TASK ITEM: An exact copy of the entries below is needed, with every picture left out.

*****

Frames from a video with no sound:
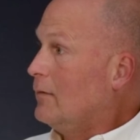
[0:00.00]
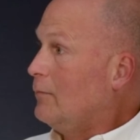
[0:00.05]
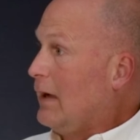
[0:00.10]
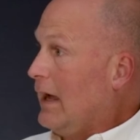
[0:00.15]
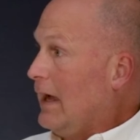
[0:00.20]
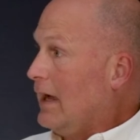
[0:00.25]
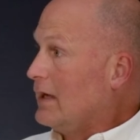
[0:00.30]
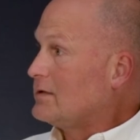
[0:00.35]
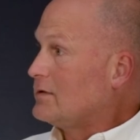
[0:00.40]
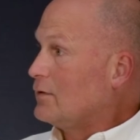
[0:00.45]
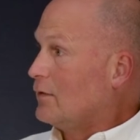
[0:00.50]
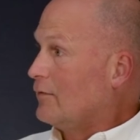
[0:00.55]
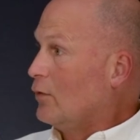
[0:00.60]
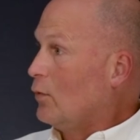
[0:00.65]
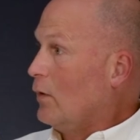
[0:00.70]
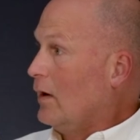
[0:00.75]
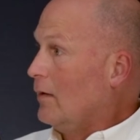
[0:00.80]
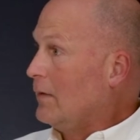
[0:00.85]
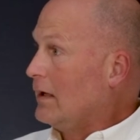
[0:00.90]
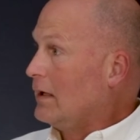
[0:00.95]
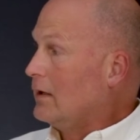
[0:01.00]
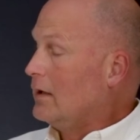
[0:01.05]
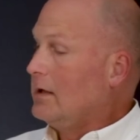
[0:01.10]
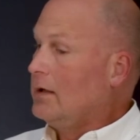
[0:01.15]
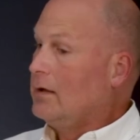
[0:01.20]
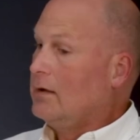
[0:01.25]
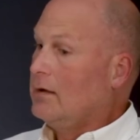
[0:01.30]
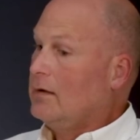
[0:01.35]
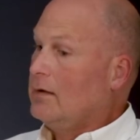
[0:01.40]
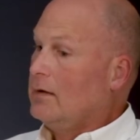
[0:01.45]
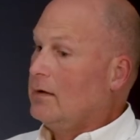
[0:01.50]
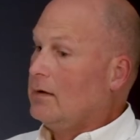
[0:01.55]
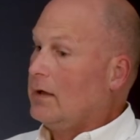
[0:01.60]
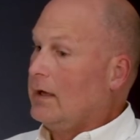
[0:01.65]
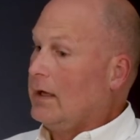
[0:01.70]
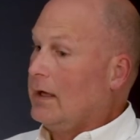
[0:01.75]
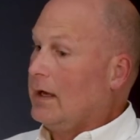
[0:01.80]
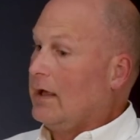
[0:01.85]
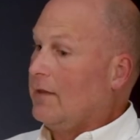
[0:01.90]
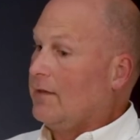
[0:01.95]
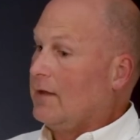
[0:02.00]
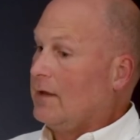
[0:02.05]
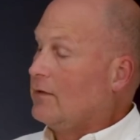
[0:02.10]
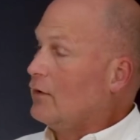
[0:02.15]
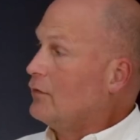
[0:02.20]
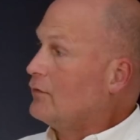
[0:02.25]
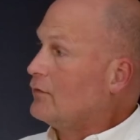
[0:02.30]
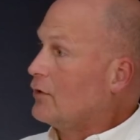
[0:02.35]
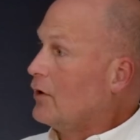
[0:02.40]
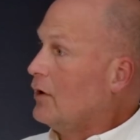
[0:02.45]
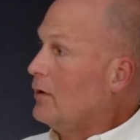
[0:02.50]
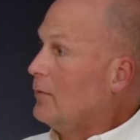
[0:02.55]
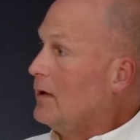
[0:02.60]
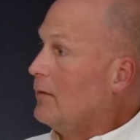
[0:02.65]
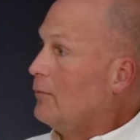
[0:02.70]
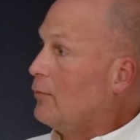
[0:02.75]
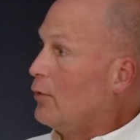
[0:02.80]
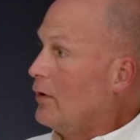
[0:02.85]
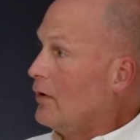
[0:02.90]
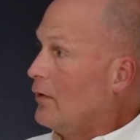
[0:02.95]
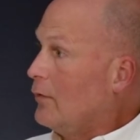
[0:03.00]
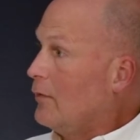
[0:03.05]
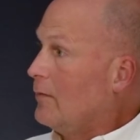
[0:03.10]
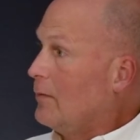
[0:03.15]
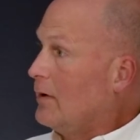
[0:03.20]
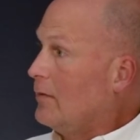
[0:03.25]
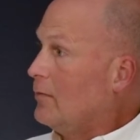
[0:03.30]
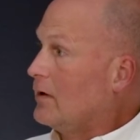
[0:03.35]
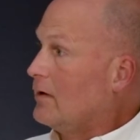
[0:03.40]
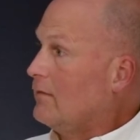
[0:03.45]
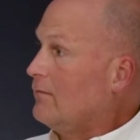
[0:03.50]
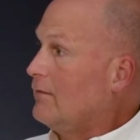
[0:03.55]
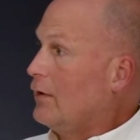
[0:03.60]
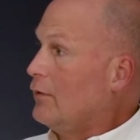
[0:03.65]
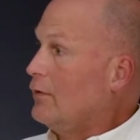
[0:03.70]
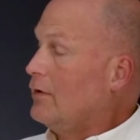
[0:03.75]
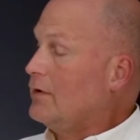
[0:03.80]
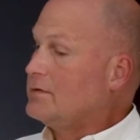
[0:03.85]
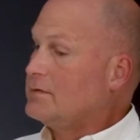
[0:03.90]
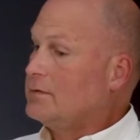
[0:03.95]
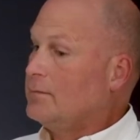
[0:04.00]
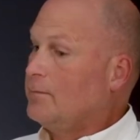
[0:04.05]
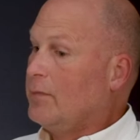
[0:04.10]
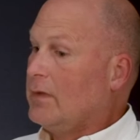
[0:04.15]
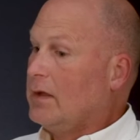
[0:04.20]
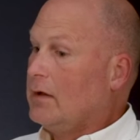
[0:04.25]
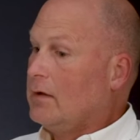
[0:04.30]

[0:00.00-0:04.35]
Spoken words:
passed overwhelmingly, and I think those are going to be important to Republican voters.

*****

EXERCISE OUTPUT:
Frames from a video with no sound:
[0:00.00]
[0:00.05]
[0:00.10]
[0:00.15]
[0:00.20]
[0:00.25]
[0:00.30]
[0:00.35]
[0:00.40]
[0:00.45]
[0:00.50]
[0:00.55]
[0:00.60]
[0:00.65]
[0:00.70]
[0:00.75]
[0:00.80]
[0:00.85]
[0:00.90]
[0:00.95]
[0:01.00]
[0:01.05]
[0:01.10]
[0:01.15]
[0:01.20]
[0:01.25]
[0:01.30]
[0:01.35]
[0:01.40]
[0:01.45]
[0:01.50]
[0:01.55]
[0:01.60]
[0:01.65]
[0:01.70]
[0:01.75]
[0:01.80]
[0:01.85]
[0:01.90]
[0:01.95]
[0:02.00]
[0:02.05]
[0:02.10]
[0:02.15]
[0:02.20]
[0:02.25]
[0:02.30]
[0:02.35]
[0:02.40]
[0:02.45]
[0:02.50]
[0:02.55]
[0:02.60]
[0:02.65]
[0:02.70]
[0:02.75]
[0:02.80]
[0:02.85]
[0:02.90]
[0:02.95]
[0:03.00]
[0:03.05]
[0:03.10]
[0:03.15]
[0:03.20]
[0:03.25]
[0:03.30]
[0:03.35]
[0:03.40]
[0:03.45]
[0:03.50]
[0:03.55]
[0:03.60]
[0:03.65]
[0:03.70]
[0:03.75]
[0:03.80]
[0:03.85]
[0:03.90]
[0:03.95]
[0:04.00]
[0:04.05]
[0:04.10]
[0:04.15]
[0:04.20]
[0:04.25]
[0:04.30]

[0:00.00-0:04.35]
Spoken words:
passed overwhelmingly, and I think those are going to be important to Republican voters.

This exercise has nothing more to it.